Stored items
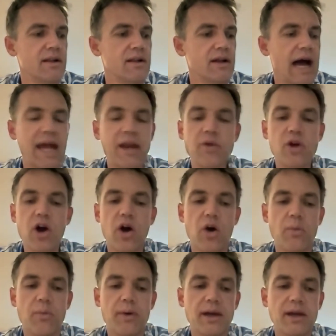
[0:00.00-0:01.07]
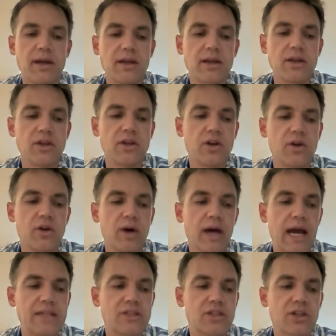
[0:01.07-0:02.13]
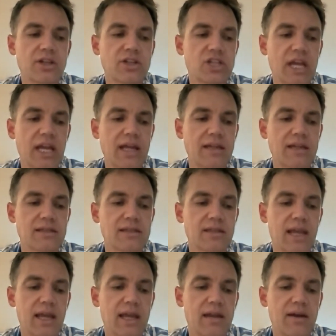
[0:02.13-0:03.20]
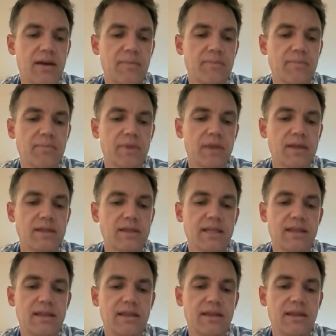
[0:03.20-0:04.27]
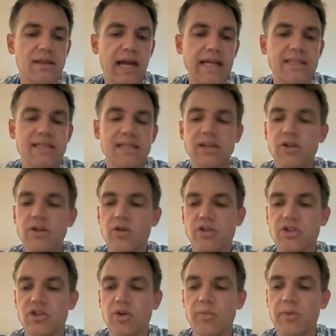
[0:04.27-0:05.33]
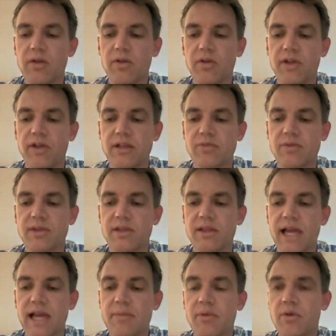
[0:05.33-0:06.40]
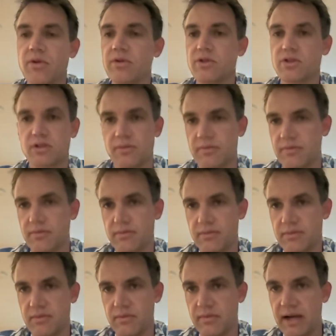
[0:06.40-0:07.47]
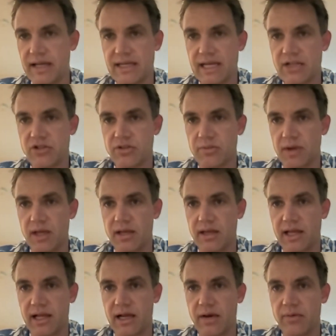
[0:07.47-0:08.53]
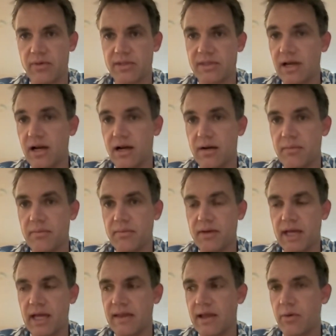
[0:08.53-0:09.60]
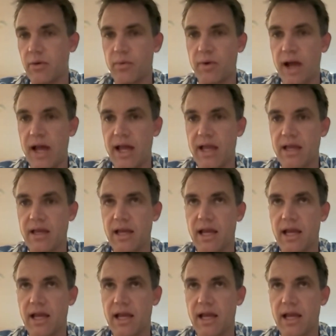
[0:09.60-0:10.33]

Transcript: I don't know, but I took a chance and did I'd said no to so many other things with the label to my detriment. Like I was dumb and they were right.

Exercise description
What is needed is an exact repeat of the lines from the one containing "[0:01.07-0:02.13]" through the last line of the records above, both included, with pictures left out.

Task solution
[0:01.07-0:02.13]
[0:02.13-0:03.20]
[0:03.20-0:04.27]
[0:04.27-0:05.33]
[0:05.33-0:06.40]
[0:06.40-0:07.47]
[0:07.47-0:08.53]
[0:08.53-0:09.60]
[0:09.60-0:10.33]

Transcript: I don't know, but I took a chance and did I'd said no to so many other things with the label to my detriment. Like I was dumb and they were right.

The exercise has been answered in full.